Le ton est calme, solennel. « Je veux apporter de la tranquillité, l’Argentine ne va pas utiliser un seul dollar de ses réserves pour payer son échéance d’aujourd’hui », assure le ministre de l’économie du pays, Sergio Massa (centre-gauche), lundi 31 juillet, l’index gauche en l’air accentuant son message. Surprenant propos, alors que ce jour-là Buenos Aires doit honorer le paiement de 2,7 milliards de dollars (2,4 milliards d’euros) auprès du Fonds monétaire international (FMI). Aux abois, avec des réserves totalement à sec, le pays a finalement trouvé une formule acrobatique pour faire face à l’échéance sans dépenser ses précieux billets verts : un prêt-relais de 1 milliard de dollars auprès de la Banque interaméricaine de développement et un montant en yuans équivalent à 1,7 milliard de dollars, inclus dans un échange de devises avec la Chine.
La monnaie chinoise a été utilisée pour la deuxième fois, et ce en l’espace d’un mois, afin d’honorer un versement auprès du Fonds. Le signe que la Chine se pose en prêteur de dernier ressort, bâtissant son influence financière. Quelques jours plus tard, vendredi 4 août, l’Argentine suscite la surprise : le règlement de près de 800 millions de dollars d’intérêts s’effectuera par un prêt venu du Qatar. Une première. Les versements se font toujours plus acrobatiques, jetant la lumière sur une économie hagarde et un pays plongé dans l’incertitude, en constante négociation avec l’institution sise à Washington.
Ces versements s’inscrivent dans le cadre du prêt de 45 milliards de dollars contracté en 2018 auprès du FMI, objet d’une renégociation en mars 2022, faute de solvabilité de l’Argentine.

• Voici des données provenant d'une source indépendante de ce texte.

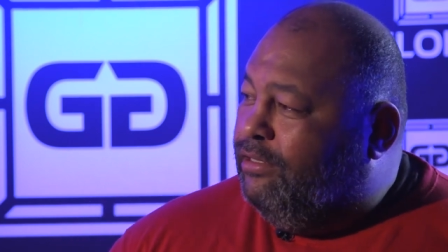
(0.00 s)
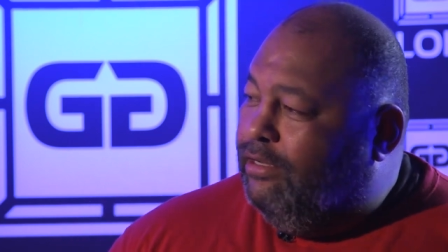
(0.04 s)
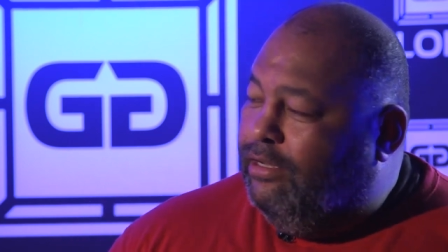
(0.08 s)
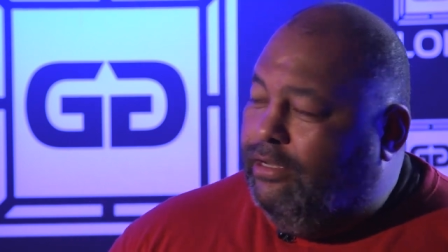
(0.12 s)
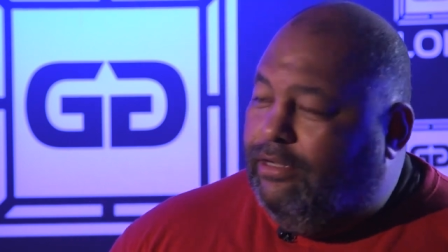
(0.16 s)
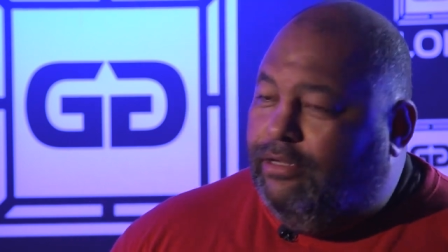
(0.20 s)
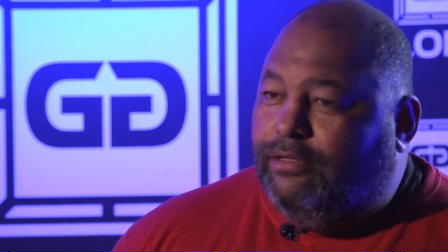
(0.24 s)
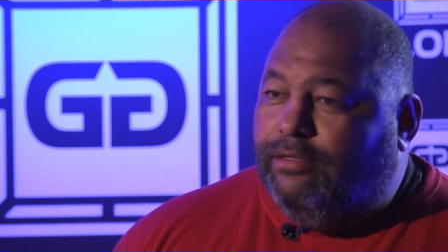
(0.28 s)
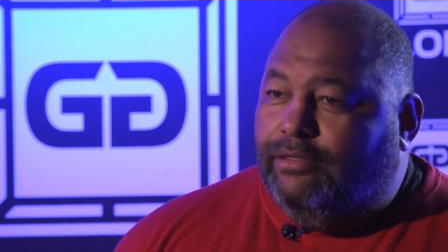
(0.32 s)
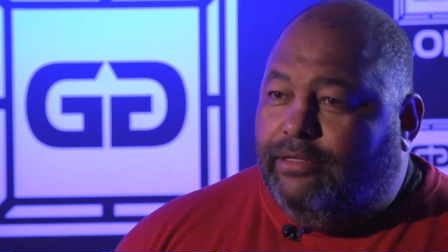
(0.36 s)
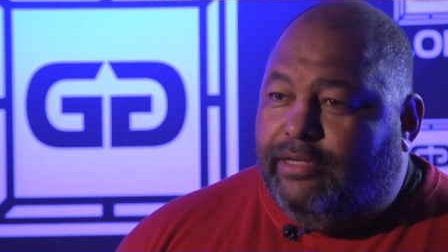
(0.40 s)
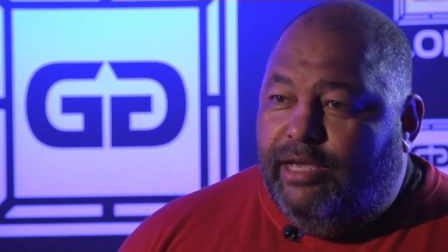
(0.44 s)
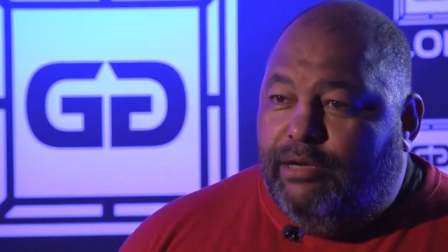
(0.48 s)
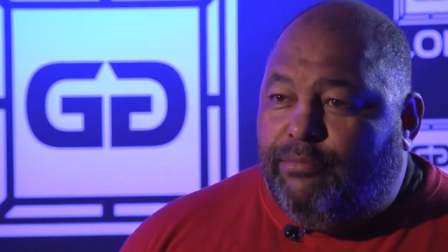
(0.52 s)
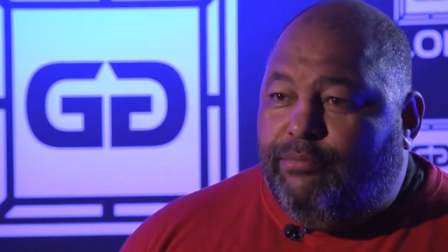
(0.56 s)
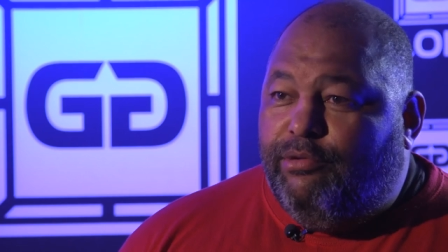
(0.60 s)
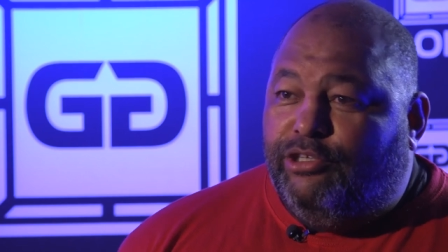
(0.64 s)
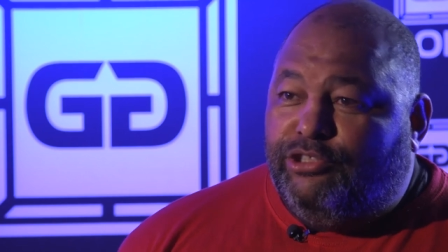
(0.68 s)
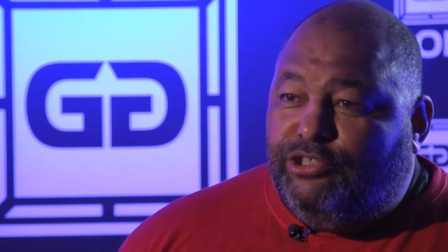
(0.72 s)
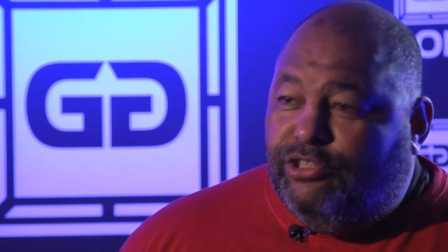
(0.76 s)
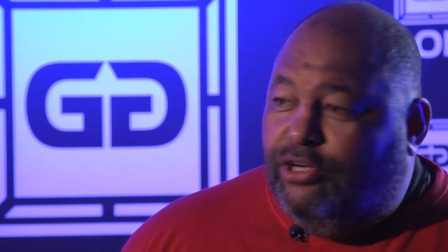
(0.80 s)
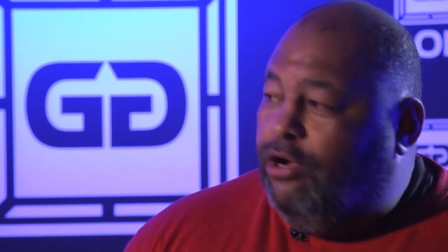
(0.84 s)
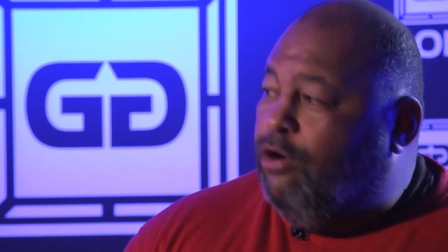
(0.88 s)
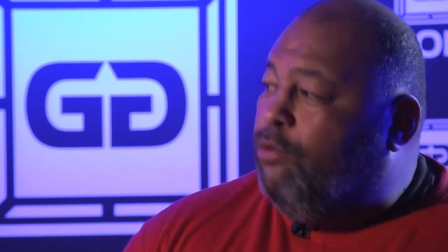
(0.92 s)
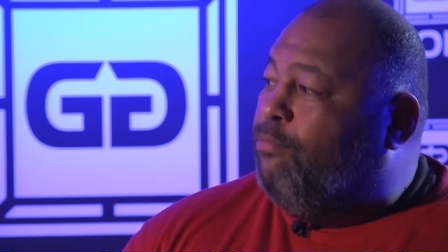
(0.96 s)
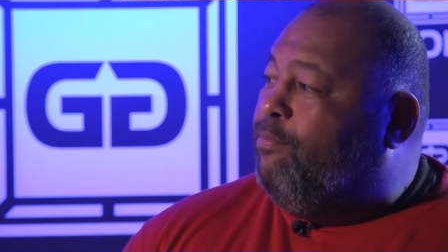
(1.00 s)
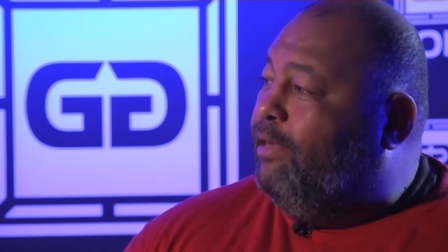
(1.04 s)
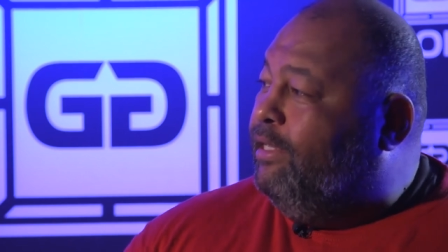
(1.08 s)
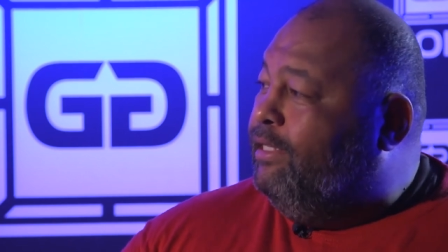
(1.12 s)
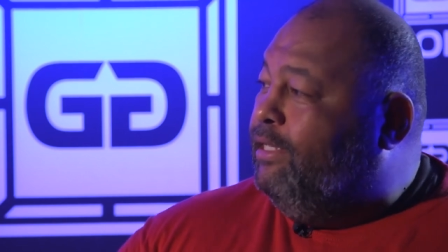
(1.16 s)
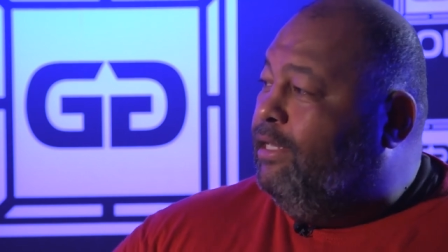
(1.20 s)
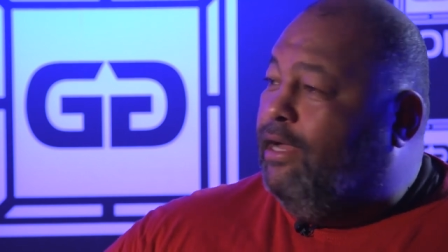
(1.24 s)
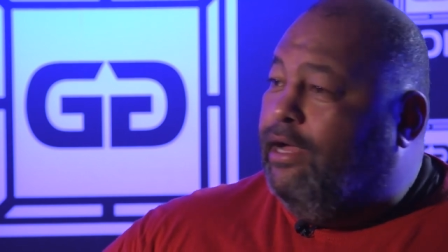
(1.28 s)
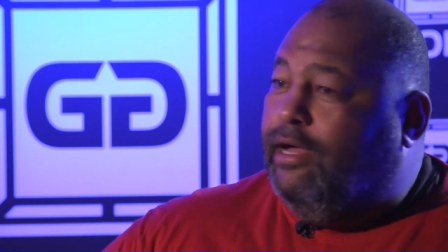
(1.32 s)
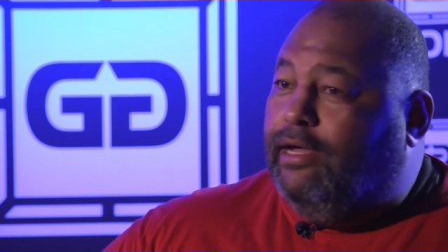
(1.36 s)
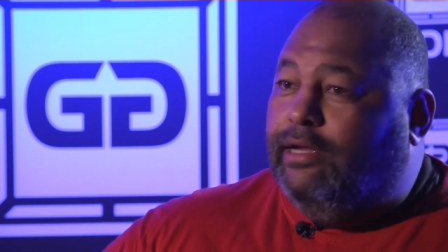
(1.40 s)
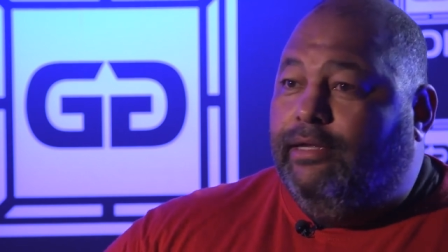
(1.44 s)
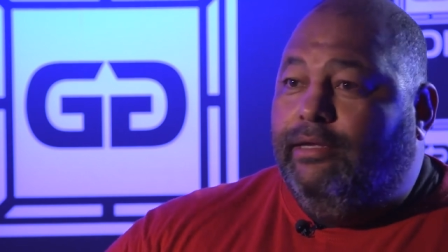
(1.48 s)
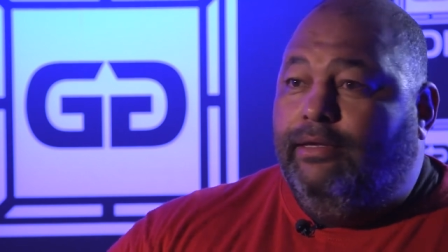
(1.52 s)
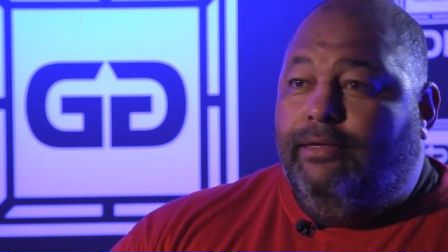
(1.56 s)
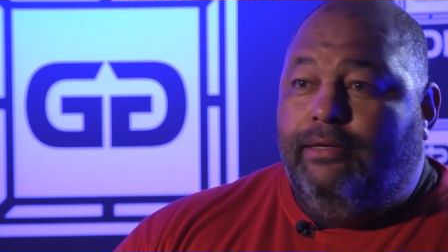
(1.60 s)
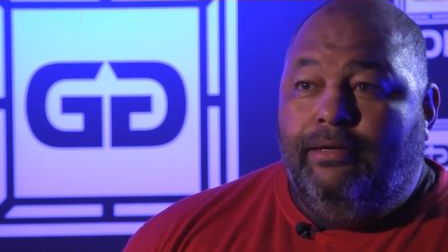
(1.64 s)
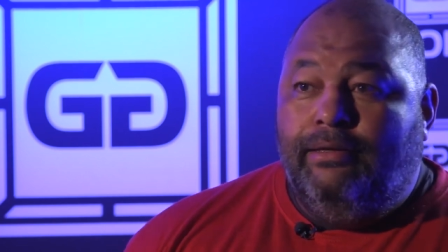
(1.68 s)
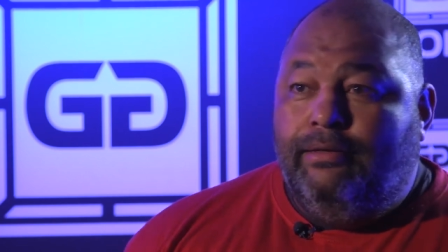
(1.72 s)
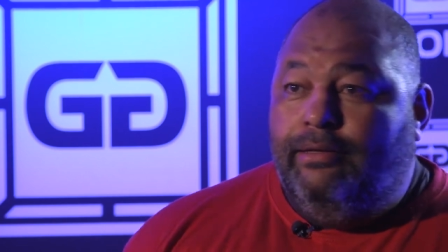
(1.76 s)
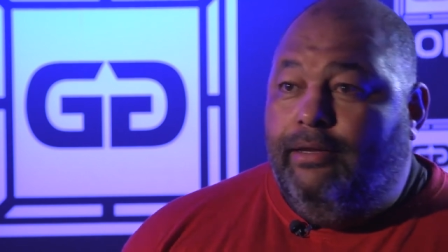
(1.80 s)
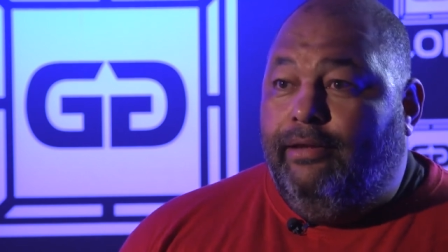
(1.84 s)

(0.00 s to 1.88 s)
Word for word: oh, kickboxing, oh, Badr Hari.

Si les échéances ont été ajournées à 2026, l’accord repose en réalité sur l’étrange mécanique suivante : en attendant le remboursement définitif du prêt, le FMI effectue des avances (soumises à intérêts) à l’Argentine, lesquelles servent à honorer les échéances payées au… FMI. Ces avances sont conditionnées au respect d’objectifs économiques révisés chaque trimestre.
« Un FMI beaucoup moins souple que l’année dernière »
Aussi, le 28 juillet, un accord a été annoncé – il doit être soumis à l’approbation du conseil d’administration du FMI – afin de permettre une avance de 7,5 milliards de dollars à l’Argentine. L’accord ouvre la voie à la révision des objectifs. « D’autant que si, en 2022, l’Argentine a généralement pu tenir ses objectifs, ce n’est plus le cas cette année, notamment en matière de réserves de devises et de déficit primaire [hors intérêts de la dette] », souligne Santiago Manoukian, économiste au sein du cabinet Ecolatina. Cependant, même modifiés, « les objectifs restent difficiles à respecter. On observe cette année un FMI beaucoup moins souple que l’année dernière », poursuit l’économiste. L’accumulation de réserves est ainsi fixée à 1 milliard de dollars d’ici à la fin de l’année (contre 8 milliards lors de la précédente révision). Un nouvel horizon qui semblerait raisonnable si la Banque centrale ne présentait pas des réserves nettes négatives de 8 milliards de dollars, selon les cabinets privés, l’institution ne communiquant pas ses réserves nettes.